◆ Saved entries
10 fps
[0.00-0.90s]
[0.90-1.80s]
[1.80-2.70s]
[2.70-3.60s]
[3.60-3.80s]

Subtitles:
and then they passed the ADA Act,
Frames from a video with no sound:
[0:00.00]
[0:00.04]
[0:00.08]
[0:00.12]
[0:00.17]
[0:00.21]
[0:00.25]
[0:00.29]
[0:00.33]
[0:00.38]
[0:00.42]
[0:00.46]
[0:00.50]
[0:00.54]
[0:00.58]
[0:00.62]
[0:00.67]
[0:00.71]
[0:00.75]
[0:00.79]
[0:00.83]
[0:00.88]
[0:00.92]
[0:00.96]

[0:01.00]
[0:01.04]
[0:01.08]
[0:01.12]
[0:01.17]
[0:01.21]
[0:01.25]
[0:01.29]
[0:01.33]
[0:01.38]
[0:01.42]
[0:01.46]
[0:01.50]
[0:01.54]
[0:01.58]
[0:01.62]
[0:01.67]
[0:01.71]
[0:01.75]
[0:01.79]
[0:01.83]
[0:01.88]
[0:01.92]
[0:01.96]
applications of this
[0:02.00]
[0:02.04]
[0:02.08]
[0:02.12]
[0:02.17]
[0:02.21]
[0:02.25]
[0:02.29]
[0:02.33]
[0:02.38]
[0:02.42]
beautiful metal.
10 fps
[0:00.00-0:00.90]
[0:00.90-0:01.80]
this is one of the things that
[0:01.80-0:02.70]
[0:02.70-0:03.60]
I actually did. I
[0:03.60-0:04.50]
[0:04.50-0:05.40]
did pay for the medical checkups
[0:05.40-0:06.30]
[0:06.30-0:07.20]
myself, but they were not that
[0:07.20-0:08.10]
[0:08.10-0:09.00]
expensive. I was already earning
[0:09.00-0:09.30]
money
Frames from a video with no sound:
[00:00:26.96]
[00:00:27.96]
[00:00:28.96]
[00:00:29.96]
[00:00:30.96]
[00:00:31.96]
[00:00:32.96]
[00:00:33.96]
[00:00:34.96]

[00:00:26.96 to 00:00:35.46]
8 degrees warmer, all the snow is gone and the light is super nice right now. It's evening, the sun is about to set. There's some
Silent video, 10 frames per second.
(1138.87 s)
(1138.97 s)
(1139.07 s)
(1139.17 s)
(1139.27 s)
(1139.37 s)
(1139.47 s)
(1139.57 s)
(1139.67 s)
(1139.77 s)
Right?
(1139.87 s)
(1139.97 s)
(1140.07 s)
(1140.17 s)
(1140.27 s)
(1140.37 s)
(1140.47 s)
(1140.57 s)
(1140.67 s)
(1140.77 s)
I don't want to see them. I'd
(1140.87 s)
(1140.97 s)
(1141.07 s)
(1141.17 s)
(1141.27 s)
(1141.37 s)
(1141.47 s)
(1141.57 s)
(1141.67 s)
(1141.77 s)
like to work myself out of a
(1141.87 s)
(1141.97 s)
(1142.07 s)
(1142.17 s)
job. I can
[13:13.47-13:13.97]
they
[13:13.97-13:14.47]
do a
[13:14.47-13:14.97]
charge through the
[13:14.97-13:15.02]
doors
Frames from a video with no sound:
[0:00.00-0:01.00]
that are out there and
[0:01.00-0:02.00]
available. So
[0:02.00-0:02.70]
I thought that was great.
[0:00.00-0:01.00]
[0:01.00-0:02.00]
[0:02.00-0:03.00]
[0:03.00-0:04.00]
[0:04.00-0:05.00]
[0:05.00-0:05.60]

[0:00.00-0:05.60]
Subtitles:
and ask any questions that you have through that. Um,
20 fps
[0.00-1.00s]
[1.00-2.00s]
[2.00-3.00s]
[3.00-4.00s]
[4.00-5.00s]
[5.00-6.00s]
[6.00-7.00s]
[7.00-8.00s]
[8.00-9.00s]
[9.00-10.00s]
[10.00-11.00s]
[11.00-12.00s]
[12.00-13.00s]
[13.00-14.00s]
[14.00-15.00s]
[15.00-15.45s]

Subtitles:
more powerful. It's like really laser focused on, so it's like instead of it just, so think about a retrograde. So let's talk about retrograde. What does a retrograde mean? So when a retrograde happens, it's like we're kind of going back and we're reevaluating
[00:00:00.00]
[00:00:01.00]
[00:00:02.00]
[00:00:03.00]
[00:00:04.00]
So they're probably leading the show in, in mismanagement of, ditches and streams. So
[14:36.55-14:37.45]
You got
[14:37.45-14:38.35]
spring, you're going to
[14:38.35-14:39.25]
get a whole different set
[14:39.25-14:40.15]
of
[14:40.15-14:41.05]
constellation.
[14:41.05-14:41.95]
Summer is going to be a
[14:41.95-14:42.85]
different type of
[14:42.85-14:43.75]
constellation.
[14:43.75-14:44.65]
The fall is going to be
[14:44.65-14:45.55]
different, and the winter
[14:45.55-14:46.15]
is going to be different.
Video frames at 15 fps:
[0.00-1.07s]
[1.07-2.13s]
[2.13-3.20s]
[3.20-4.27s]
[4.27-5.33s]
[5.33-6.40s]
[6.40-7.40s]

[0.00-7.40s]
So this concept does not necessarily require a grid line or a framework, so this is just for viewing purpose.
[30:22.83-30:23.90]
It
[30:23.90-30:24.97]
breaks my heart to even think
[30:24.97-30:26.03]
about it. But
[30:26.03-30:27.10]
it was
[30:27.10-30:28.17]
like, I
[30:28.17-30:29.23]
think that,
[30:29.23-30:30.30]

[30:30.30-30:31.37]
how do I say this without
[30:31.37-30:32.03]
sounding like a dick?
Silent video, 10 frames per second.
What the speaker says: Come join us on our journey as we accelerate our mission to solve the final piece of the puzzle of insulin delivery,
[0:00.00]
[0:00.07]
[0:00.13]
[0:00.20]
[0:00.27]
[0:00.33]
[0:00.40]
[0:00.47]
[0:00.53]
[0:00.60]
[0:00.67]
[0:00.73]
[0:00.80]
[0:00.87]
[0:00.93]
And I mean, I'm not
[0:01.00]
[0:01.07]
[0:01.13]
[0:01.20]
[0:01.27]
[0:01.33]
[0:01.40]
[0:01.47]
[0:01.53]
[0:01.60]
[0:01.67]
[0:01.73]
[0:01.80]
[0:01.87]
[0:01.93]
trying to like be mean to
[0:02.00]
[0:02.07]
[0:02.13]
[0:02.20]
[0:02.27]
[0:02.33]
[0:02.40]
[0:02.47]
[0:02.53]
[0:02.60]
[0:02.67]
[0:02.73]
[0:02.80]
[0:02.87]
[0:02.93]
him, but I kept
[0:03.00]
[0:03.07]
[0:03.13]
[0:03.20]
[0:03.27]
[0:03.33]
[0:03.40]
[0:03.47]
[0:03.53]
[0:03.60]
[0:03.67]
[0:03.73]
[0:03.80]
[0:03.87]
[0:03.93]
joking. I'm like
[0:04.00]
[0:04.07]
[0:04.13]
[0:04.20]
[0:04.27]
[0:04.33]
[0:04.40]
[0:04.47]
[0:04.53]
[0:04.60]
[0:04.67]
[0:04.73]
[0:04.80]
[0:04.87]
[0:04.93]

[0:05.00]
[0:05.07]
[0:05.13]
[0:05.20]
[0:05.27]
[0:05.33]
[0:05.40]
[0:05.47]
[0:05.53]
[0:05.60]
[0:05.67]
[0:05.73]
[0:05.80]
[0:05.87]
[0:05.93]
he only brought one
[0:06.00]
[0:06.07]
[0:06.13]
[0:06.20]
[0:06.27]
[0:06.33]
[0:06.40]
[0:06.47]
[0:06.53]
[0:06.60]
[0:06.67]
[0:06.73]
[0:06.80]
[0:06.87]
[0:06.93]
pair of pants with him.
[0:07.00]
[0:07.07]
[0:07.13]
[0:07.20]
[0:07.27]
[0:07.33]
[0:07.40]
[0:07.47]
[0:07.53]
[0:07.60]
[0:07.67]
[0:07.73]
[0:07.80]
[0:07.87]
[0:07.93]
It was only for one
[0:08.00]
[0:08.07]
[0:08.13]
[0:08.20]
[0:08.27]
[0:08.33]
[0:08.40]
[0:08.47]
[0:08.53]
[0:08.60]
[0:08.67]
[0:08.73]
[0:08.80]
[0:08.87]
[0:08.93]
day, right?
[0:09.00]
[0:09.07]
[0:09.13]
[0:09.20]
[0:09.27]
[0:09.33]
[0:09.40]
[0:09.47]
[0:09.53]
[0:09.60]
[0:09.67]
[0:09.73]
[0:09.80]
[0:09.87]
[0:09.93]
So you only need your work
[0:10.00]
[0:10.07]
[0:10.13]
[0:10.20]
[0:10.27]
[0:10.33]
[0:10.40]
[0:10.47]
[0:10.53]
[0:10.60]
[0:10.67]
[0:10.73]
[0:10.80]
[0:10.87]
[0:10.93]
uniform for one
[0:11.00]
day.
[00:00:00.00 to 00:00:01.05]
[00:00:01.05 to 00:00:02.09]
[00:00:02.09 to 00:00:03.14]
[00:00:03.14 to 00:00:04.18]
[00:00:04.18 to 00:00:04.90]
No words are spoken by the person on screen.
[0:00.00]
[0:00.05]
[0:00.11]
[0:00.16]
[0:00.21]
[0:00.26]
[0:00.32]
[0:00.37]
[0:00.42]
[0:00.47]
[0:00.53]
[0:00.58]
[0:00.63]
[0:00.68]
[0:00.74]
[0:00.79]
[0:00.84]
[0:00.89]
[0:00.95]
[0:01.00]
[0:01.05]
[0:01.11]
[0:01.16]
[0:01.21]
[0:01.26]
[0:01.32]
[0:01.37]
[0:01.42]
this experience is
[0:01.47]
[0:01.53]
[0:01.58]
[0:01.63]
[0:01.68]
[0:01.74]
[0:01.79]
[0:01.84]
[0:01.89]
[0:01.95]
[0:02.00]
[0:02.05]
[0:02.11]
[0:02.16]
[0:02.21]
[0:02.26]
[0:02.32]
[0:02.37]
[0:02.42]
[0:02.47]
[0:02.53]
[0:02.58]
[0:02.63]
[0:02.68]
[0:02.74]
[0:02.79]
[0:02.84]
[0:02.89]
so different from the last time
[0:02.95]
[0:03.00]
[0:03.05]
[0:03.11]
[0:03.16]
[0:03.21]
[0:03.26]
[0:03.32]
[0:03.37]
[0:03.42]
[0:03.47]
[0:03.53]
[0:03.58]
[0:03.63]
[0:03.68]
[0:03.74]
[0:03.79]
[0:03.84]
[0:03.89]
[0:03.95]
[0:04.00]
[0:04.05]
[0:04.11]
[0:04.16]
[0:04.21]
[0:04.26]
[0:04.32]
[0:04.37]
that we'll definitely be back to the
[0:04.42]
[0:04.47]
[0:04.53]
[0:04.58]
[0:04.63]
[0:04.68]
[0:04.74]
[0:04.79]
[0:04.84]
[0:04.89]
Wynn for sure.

◆ EXERCISE OBJECTIVE
For this exercise, output exactly the lines above from the line with "(1139.87 s)" to the line with "[3.20-4.27s]", counting both, and leave out the rest.

◆ TASK ANSWER
(1139.87 s)
(1139.97 s)
(1140.07 s)
(1140.17 s)
(1140.27 s)
(1140.37 s)
(1140.47 s)
(1140.57 s)
(1140.67 s)
(1140.77 s)
I don't want to see them. I'd
(1140.87 s)
(1140.97 s)
(1141.07 s)
(1141.17 s)
(1141.27 s)
(1141.37 s)
(1141.47 s)
(1141.57 s)
(1141.67 s)
(1141.77 s)
like to work myself out of a
(1141.87 s)
(1141.97 s)
(1142.07 s)
(1142.17 s)
job. I can
[13:13.47-13:13.97]
they
[13:13.97-13:14.47]
do a
[13:14.47-13:14.97]
charge through the
[13:14.97-13:15.02]
doors
Frames from a video with no sound:
[0:00.00-0:01.00]
that are out there and
[0:01.00-0:02.00]
available. So
[0:02.00-0:02.70]
I thought that was great.
[0:00.00-0:01.00]
[0:01.00-0:02.00]
[0:02.00-0:03.00]
[0:03.00-0:04.00]
[0:04.00-0:05.00]
[0:05.00-0:05.60]

[0:00.00-0:05.60]
Subtitles:
and ask any questions that you have through that. Um,
20 fps
[0.00-1.00s]
[1.00-2.00s]
[2.00-3.00s]
[3.00-4.00s]
[4.00-5.00s]
[5.00-6.00s]
[6.00-7.00s]
[7.00-8.00s]
[8.00-9.00s]
[9.00-10.00s]
[10.00-11.00s]
[11.00-12.00s]
[12.00-13.00s]
[13.00-14.00s]
[14.00-15.00s]
[15.00-15.45s]

Subtitles:
more powerful. It's like really laser focused on, so it's like instead of it just, so think about a retrograde. So let's talk about retrograde. What does a retrograde mean? So when a retrograde happens, it's like we're kind of going back and we're reevaluating
[00:00:00.00]
[00:00:01.00]
[00:00:02.00]
[00:00:03.00]
[00:00:04.00]
So they're probably leading the show in, in mismanagement of, ditches and streams. So
[14:36.55-14:37.45]
You got
[14:37.45-14:38.35]
spring, you're going to
[14:38.35-14:39.25]
get a whole different set
[14:39.25-14:40.15]
of
[14:40.15-14:41.05]
constellation.
[14:41.05-14:41.95]
Summer is going to be a
[14:41.95-14:42.85]
different type of
[14:42.85-14:43.75]
constellation.
[14:43.75-14:44.65]
The fall is going to be
[14:44.65-14:45.55]
different, and the winter
[14:45.55-14:46.15]
is going to be different.
Video frames at 15 fps:
[0.00-1.07s]
[1.07-2.13s]
[2.13-3.20s]
[3.20-4.27s]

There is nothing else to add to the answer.